- Work instructions: In the material below, find the line with "[0:00.00-0:01.00]" and the line with "Transcript: So I'm", then output both and every line between them exactly, omitting pictures.

- Supplied material:
========================

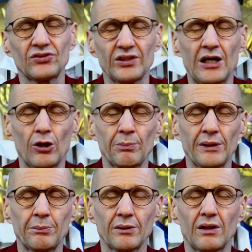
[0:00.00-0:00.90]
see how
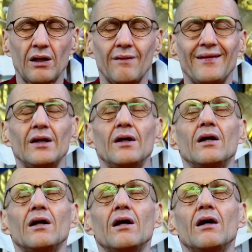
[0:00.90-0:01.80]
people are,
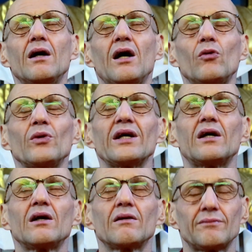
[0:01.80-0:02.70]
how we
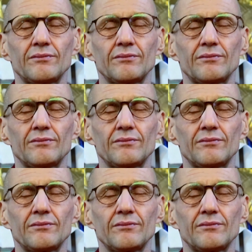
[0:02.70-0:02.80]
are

========================

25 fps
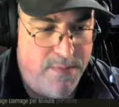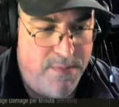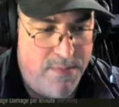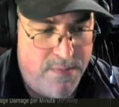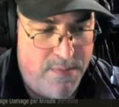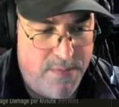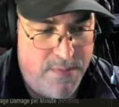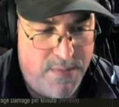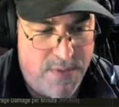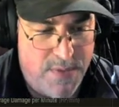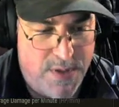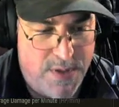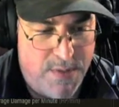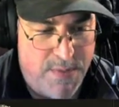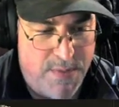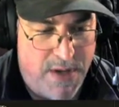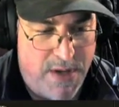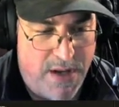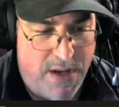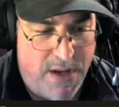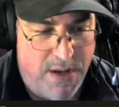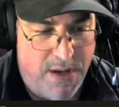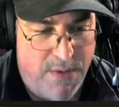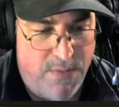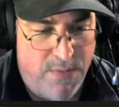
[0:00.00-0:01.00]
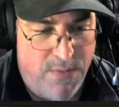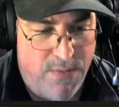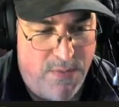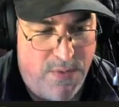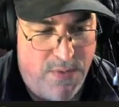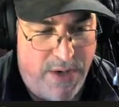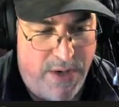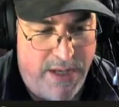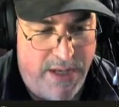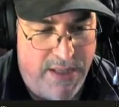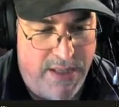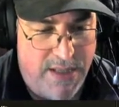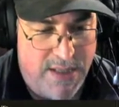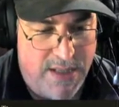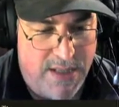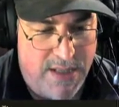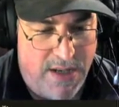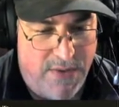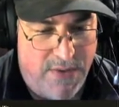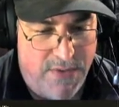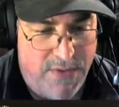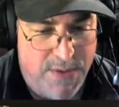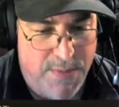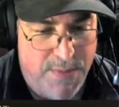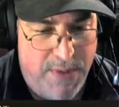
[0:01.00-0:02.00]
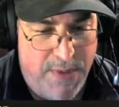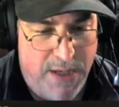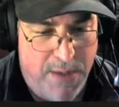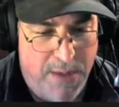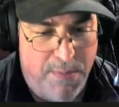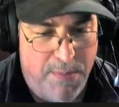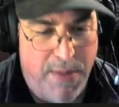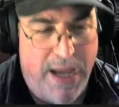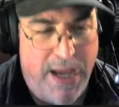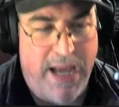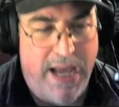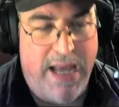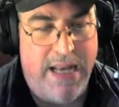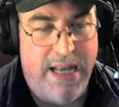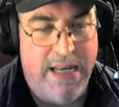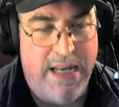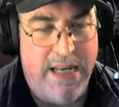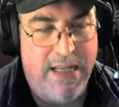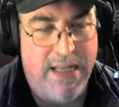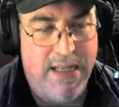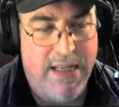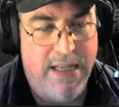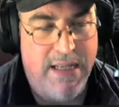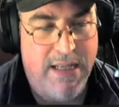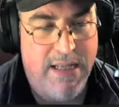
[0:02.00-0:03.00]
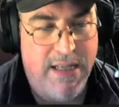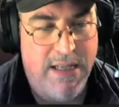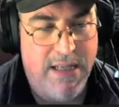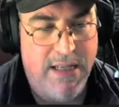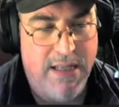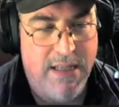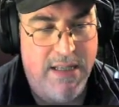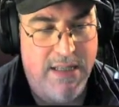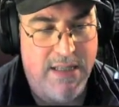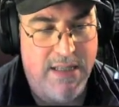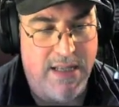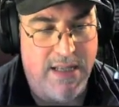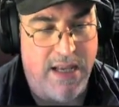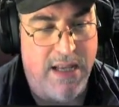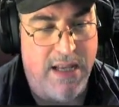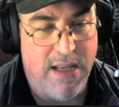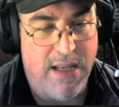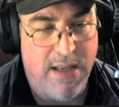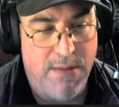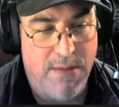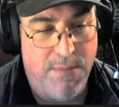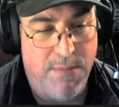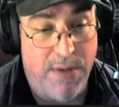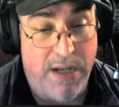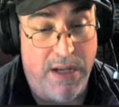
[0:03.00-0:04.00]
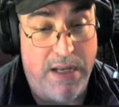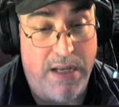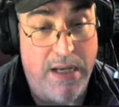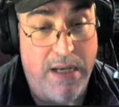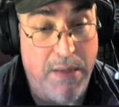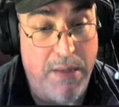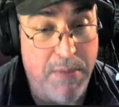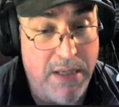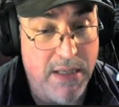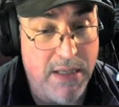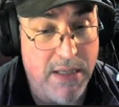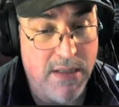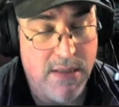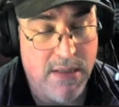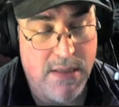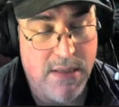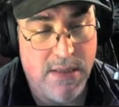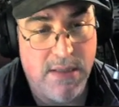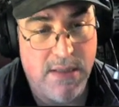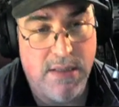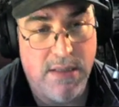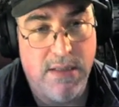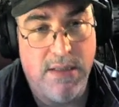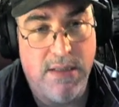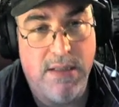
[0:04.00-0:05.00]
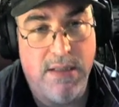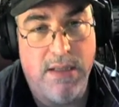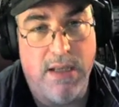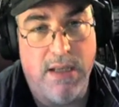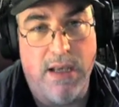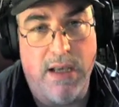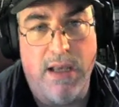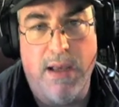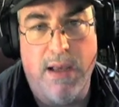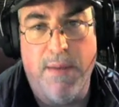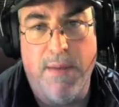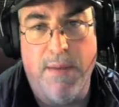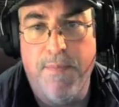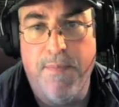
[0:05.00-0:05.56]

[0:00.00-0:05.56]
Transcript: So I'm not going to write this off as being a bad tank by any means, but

========================

- Result below:
[0:00.00-0:01.00]
[0:01.00-0:02.00]
[0:02.00-0:03.00]
[0:03.00-0:04.00]
[0:04.00-0:05.00]
[0:05.00-0:05.56]

[0:00.00-0:05.56]
Transcript: So I'm not going to write this off as being a bad tank by any means, but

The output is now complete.